• How to complete this task:
In the data below, find the line containing "[00:00:00.20]" and the line containing "[00:00:01.65]", then reproduce them and every line between, exactly. Omit pictures.

• Dataset records:
######
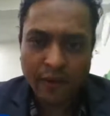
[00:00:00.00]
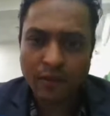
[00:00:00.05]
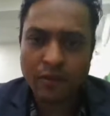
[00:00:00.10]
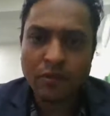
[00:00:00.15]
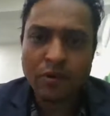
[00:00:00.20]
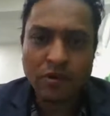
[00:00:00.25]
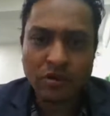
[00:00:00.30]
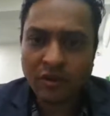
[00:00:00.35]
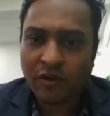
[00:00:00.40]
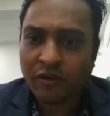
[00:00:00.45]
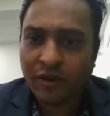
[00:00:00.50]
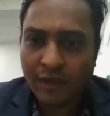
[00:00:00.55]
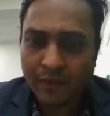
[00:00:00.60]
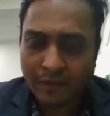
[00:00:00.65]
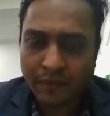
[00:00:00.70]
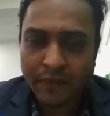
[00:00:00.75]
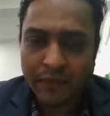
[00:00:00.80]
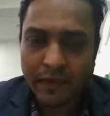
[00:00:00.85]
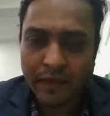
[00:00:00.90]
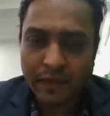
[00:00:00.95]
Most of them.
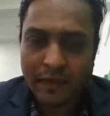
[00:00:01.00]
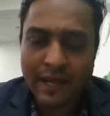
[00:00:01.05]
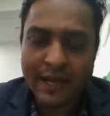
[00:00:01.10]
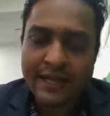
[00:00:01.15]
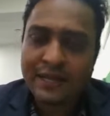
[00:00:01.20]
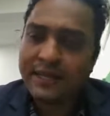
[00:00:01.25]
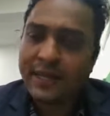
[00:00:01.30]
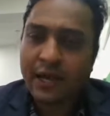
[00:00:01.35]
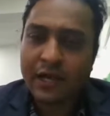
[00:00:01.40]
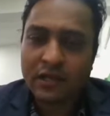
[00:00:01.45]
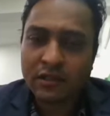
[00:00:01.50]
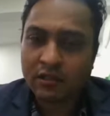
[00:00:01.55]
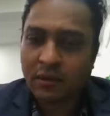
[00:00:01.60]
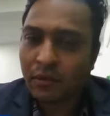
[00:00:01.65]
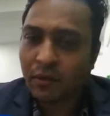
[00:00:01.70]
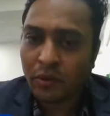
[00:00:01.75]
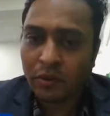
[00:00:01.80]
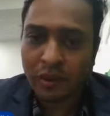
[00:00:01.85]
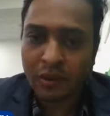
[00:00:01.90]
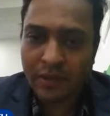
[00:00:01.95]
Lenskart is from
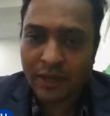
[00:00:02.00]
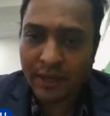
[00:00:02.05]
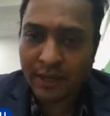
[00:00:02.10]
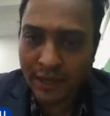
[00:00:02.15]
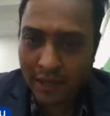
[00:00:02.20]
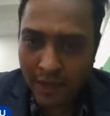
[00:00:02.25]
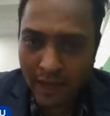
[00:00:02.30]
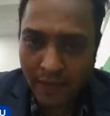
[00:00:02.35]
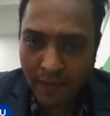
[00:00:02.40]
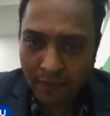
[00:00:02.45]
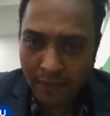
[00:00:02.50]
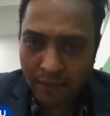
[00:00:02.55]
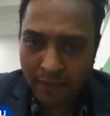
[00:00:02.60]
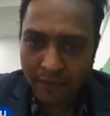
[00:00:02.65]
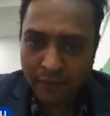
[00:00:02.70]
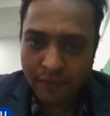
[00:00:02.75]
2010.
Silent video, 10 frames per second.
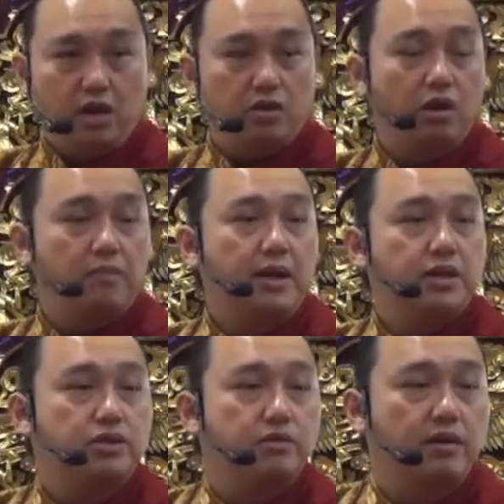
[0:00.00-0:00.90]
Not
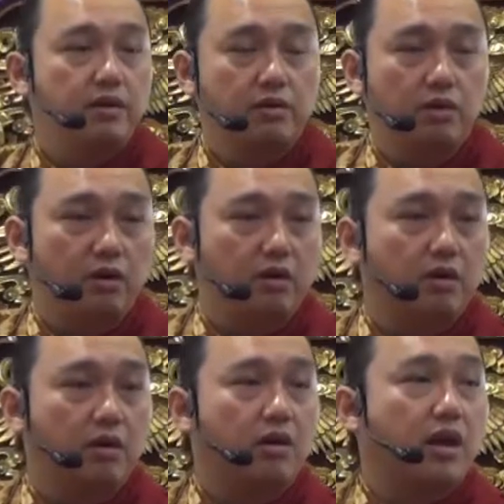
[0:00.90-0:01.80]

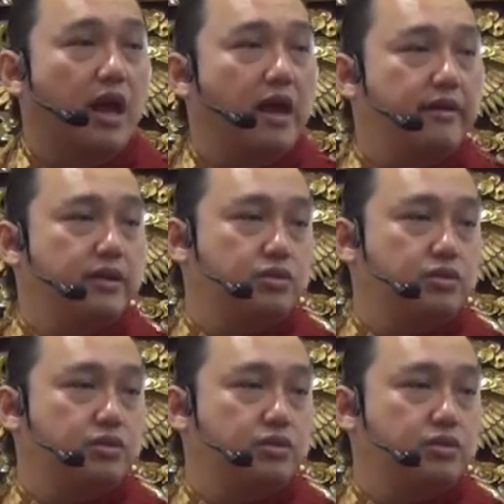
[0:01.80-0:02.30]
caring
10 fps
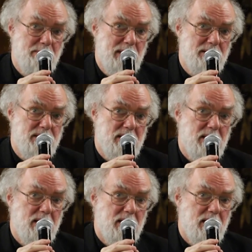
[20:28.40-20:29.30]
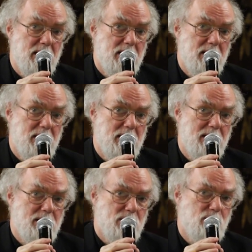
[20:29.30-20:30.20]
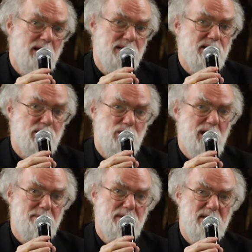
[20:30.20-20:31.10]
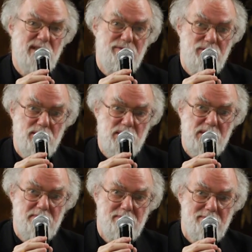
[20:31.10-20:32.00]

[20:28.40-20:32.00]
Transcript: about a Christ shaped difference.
######
• Response to the task:
[00:00:00.20]
[00:00:00.25]
[00:00:00.30]
[00:00:00.35]
[00:00:00.40]
[00:00:00.45]
[00:00:00.50]
[00:00:00.55]
[00:00:00.60]
[00:00:00.65]
[00:00:00.70]
[00:00:00.75]
[00:00:00.80]
[00:00:00.85]
[00:00:00.90]
[00:00:00.95]
Most of them.
[00:00:01.00]
[00:00:01.05]
[00:00:01.10]
[00:00:01.15]
[00:00:01.20]
[00:00:01.25]
[00:00:01.30]
[00:00:01.35]
[00:00:01.40]
[00:00:01.45]
[00:00:01.50]
[00:00:01.55]
[00:00:01.60]
[00:00:01.65]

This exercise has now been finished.